Tanah jadi Komoditas

Dalam sistem kapitalisme, tanah tak lagi dipandang sebagai amanah publik yang wajib dijaga dan dimanfaatkan demi kemaslahatan umat. Sebaliknya, tanah dalam sistem kapitalisme telah direduksi menjadi sekadar komoditas yang bisa diperdagangkan demi laba. Negara yang seharusnya menjadi pelindung hak rakyat atas tanah justru berperan sebagai fasilitator kepentingan korporasi besar. Ini terbukti dari dominasi pemilikan lahan melalui skema Hak Guna Usaha (HGU) dan Hak Guna Bangunan (HGB) yang lebih banyak dikuasai oleh segelintir elit pemilik modal, sementara rakyat kecil kian terpinggirkan dan semakin kesulitan mendapatkan sebidang tanah untuk tempat tinggal, bercocok tanam, bahkan sekadar berdagang.

Penarikan kembali tanah-tanah yang dinyatakan “terlantar” justru berpotensi menambah celah untuk memperkuat dominasi oligarki atas lahan. Atas nama efisiensi dan optimalisasi aset, tanah rakyat yang dibiarkan dua tahun tak tergarap diancam diambil alih, namun ironisnya ribuan hektar tanah negara sendiri justru terbengkalai tanpa pengelolaan. Ini menunjukkan wajah nyata dari kapitalisme yang munafik. Rakyat dituntut patuh dan produktif sementara negara dan para pemodal bebas mengabaikan tanggung jawab asalkan tetap untung.
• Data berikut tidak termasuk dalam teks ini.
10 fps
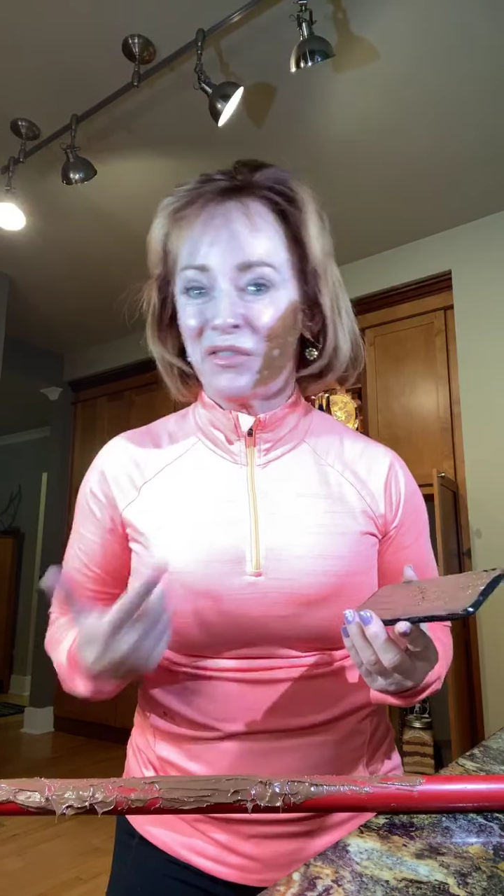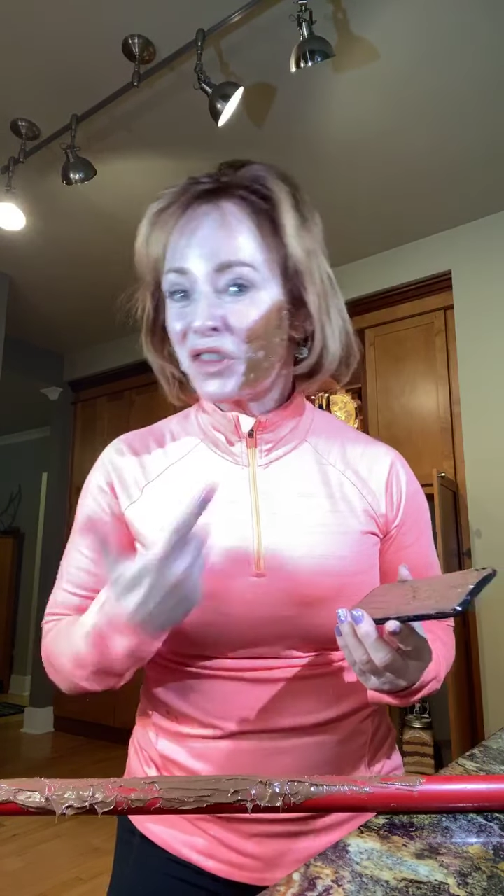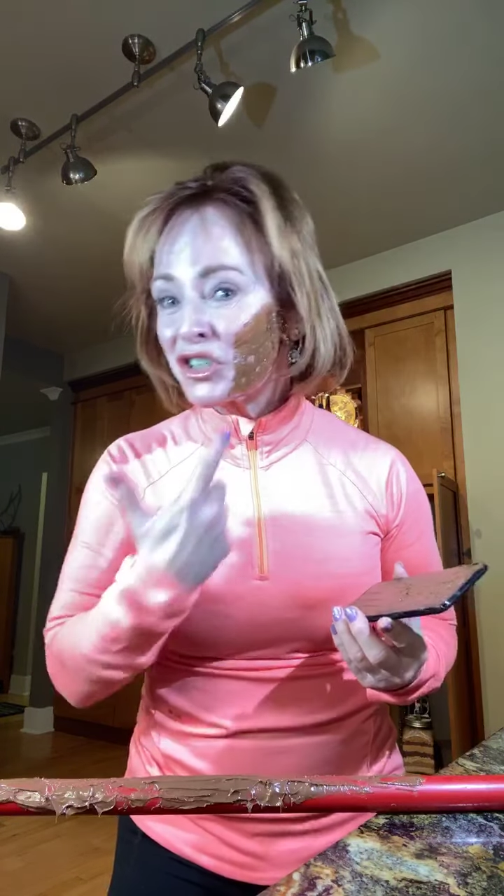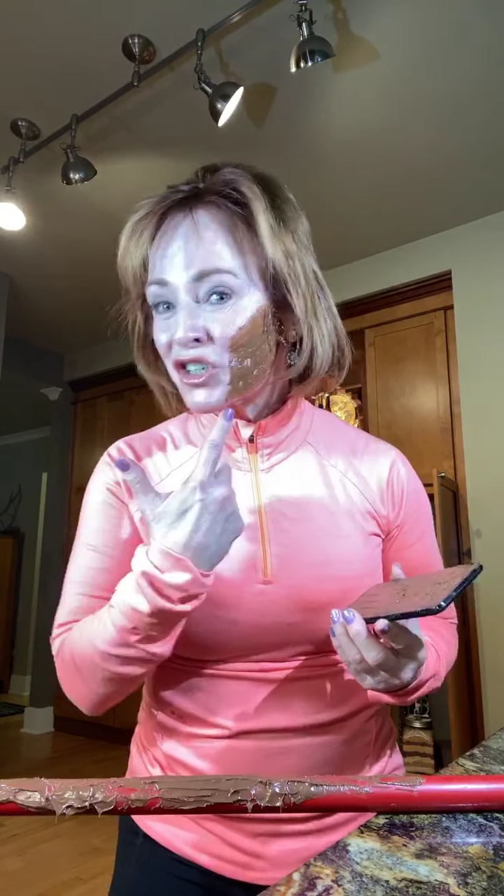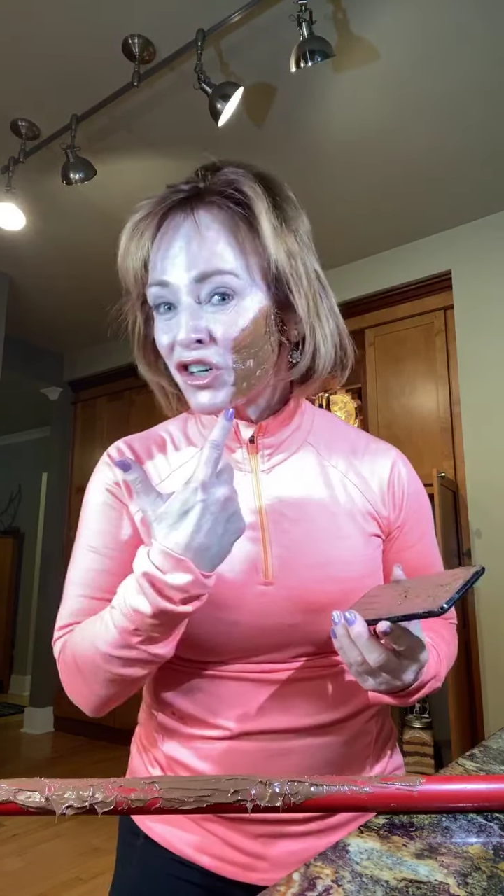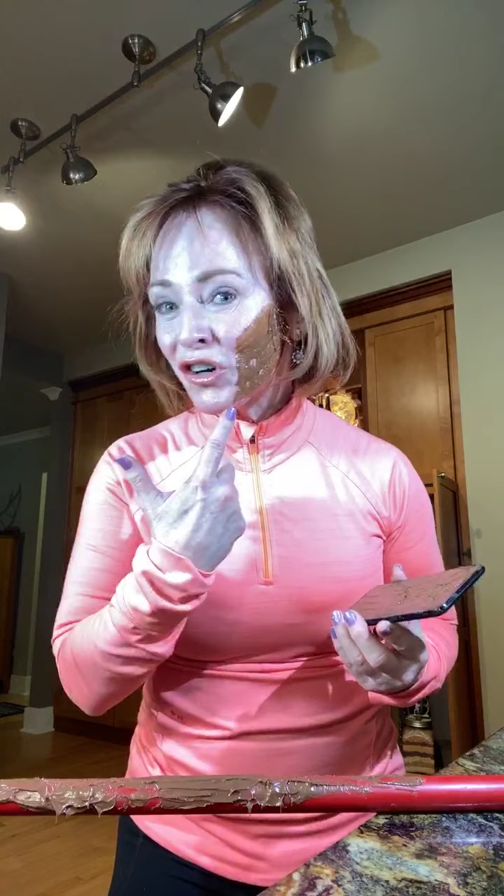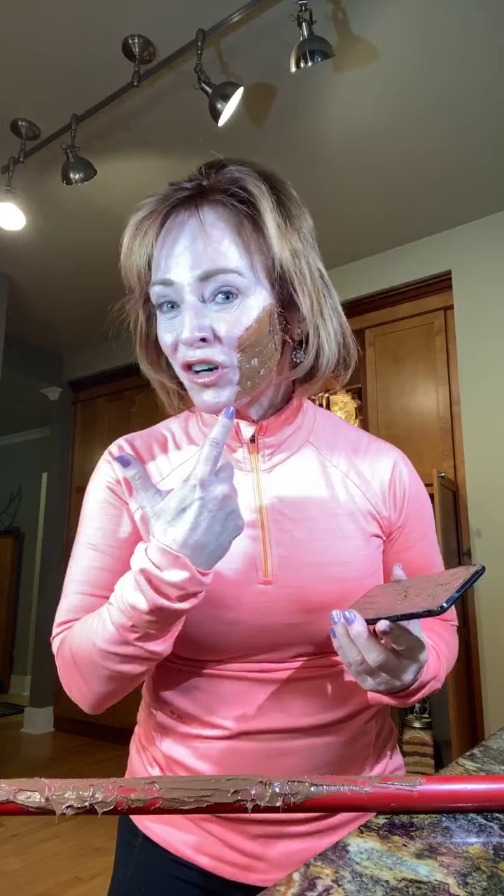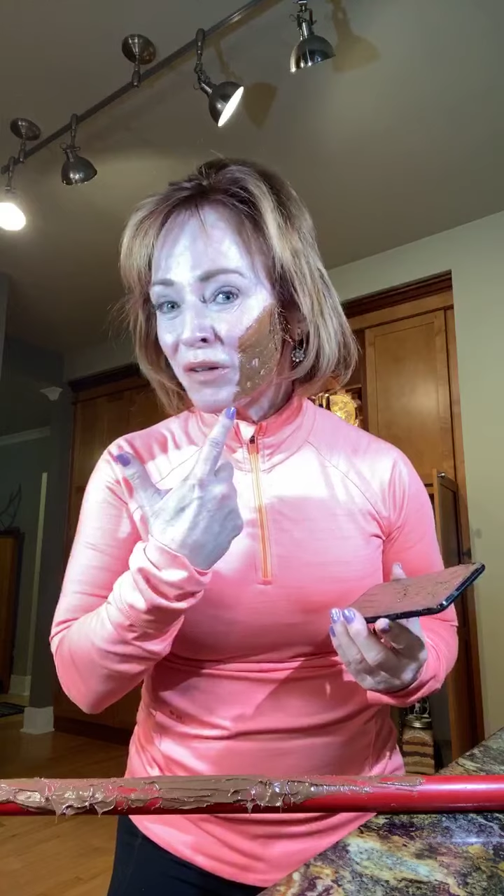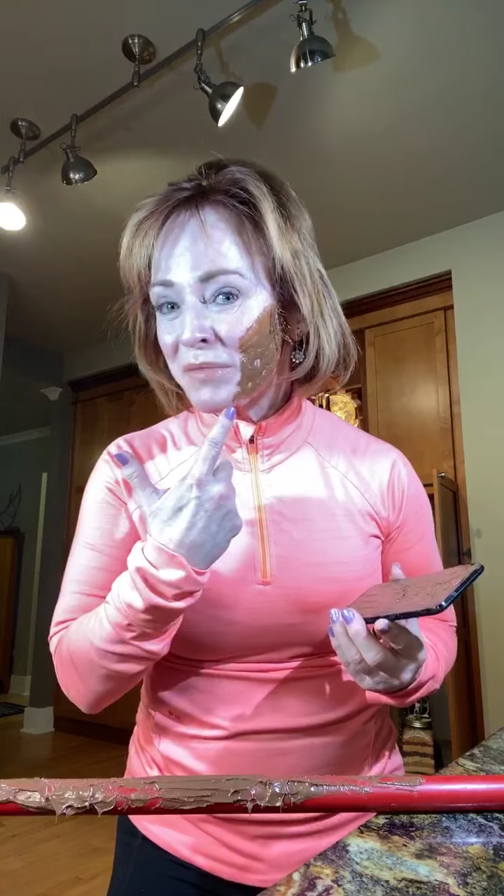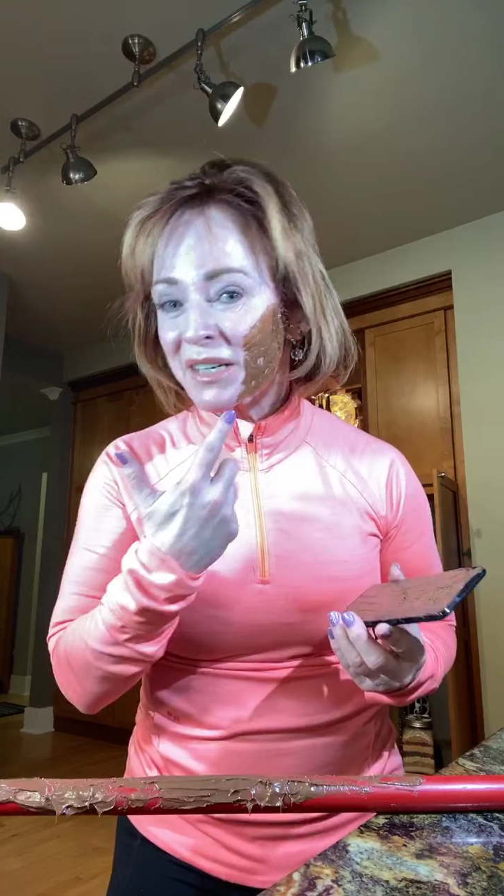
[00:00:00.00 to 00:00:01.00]
the
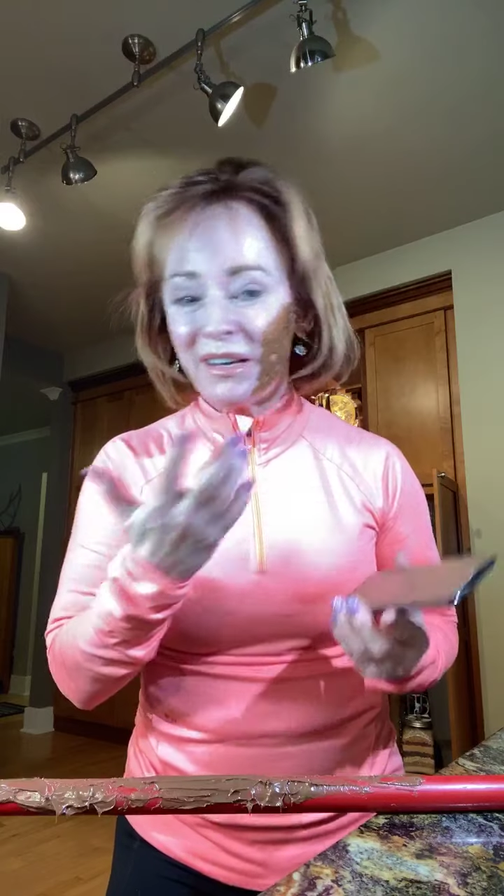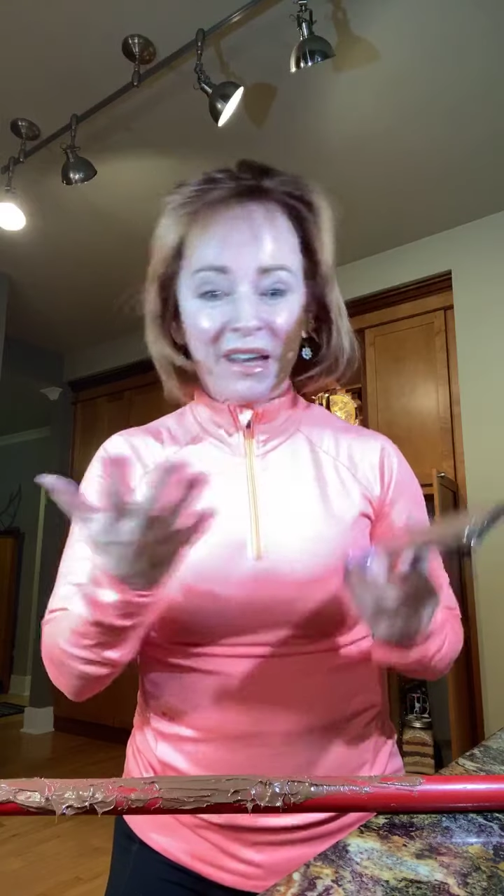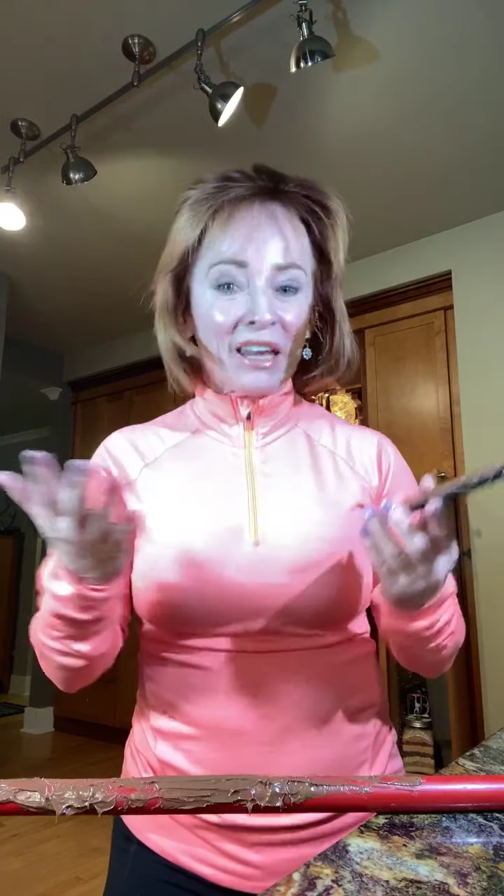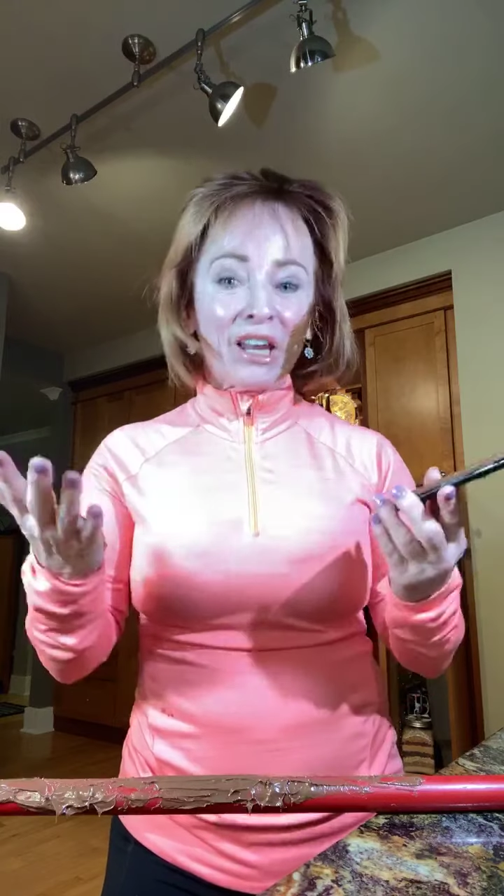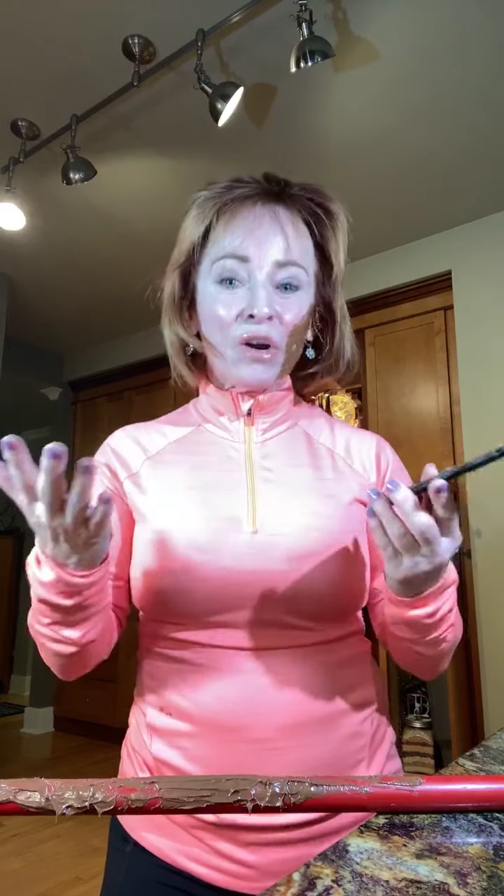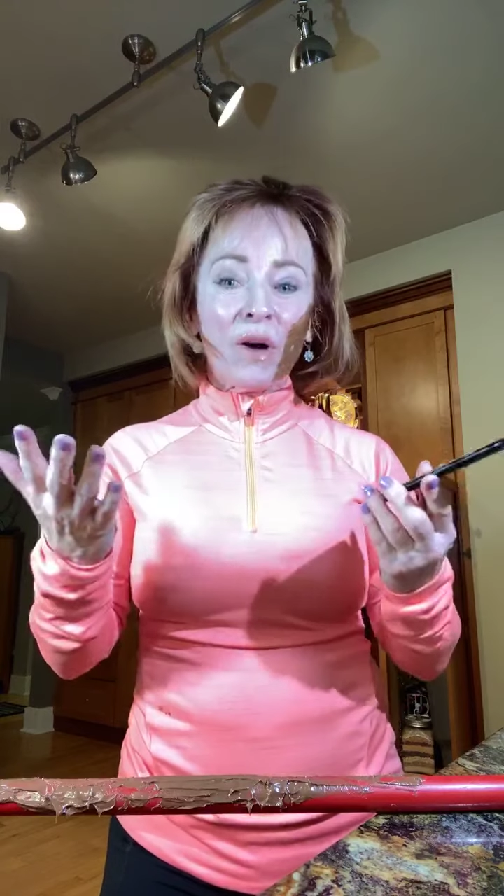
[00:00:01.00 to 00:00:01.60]
germs, you know,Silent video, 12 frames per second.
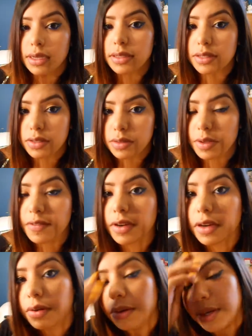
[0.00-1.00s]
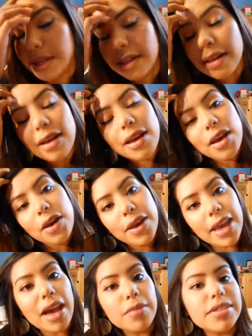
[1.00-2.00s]
I just used my finger real quick.
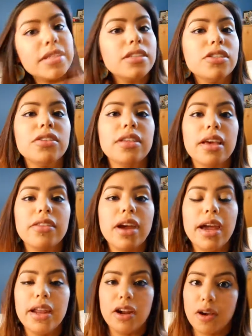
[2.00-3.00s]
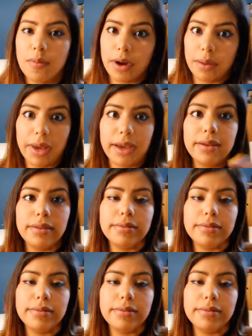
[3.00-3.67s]
Okay, I'm just going to do the other eye and I'll come right back.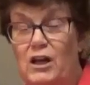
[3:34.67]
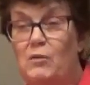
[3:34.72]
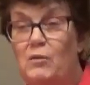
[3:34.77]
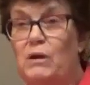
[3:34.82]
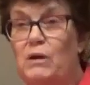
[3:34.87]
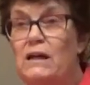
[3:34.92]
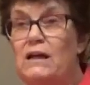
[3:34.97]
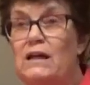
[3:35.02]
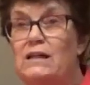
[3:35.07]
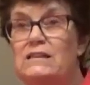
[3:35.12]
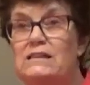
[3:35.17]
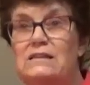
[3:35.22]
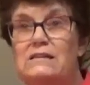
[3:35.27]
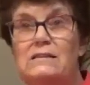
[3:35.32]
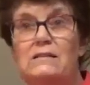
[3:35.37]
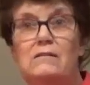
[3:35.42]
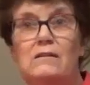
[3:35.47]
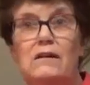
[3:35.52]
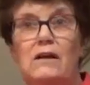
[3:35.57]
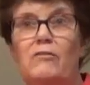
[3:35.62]
because
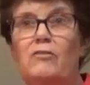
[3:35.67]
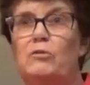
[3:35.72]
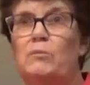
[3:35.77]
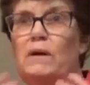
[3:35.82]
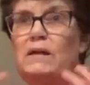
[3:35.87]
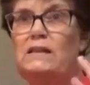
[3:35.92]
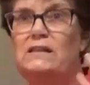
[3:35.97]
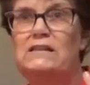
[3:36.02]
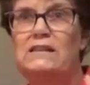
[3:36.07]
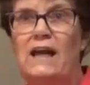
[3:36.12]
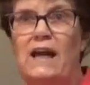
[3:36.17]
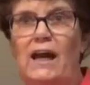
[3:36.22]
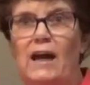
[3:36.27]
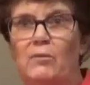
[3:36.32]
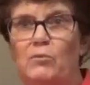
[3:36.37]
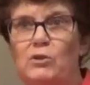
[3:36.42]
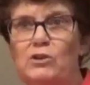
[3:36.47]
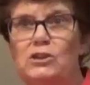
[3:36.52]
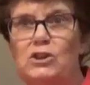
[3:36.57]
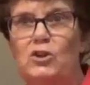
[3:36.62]
everybody's
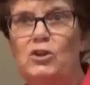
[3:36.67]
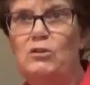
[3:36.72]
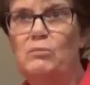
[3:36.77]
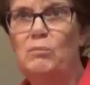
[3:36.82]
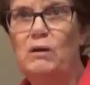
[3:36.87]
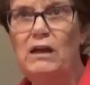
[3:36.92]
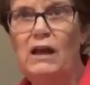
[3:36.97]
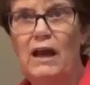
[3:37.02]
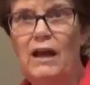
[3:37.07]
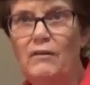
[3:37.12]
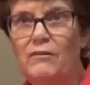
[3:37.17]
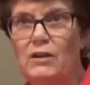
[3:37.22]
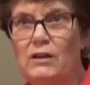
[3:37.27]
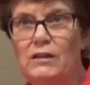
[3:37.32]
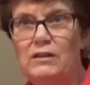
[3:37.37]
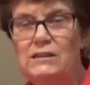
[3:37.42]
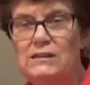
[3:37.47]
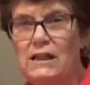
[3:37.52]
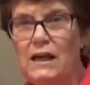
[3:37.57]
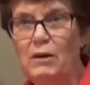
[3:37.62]
cameras couldn't be having the
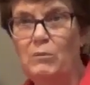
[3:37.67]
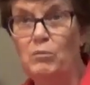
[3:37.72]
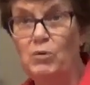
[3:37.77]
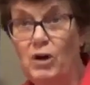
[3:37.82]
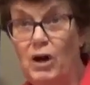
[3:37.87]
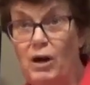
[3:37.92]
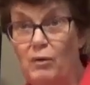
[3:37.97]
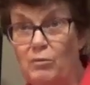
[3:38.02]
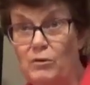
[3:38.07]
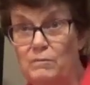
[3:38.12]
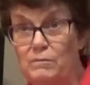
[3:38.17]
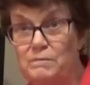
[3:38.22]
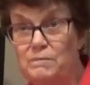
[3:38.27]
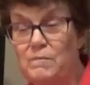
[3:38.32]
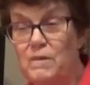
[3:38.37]
same problem.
Tanah sebagai Objek Bisnis

Masalah pengelolaan tanah dalam sistem kapitalisme selalu dikaitkan dengan anggaran dan keuntungan. Dalam pandangan pemerintah jika tidak menghasilkan keuntungan secara finansial, maka tanah dianggap sia-sia. Pandangan ini mencerminkan paradigma ekonomi yang kering dari nilai-nilai kemanusiaan. Tanah sebagai sumber kehidupan seharusnya dikelola dengan tanggung jawab moral dan sosial, bukan semata demi pertumbuhan ekonomi versi pasar bebas. Dalam sistem kapitalisme semua hal tunduk pada kepentingan investor. Maka tidak mengherankan bila kebijakan pengelolaan lahan selalu berpihak pada korporasi dan mengabaikan rakyat kecil.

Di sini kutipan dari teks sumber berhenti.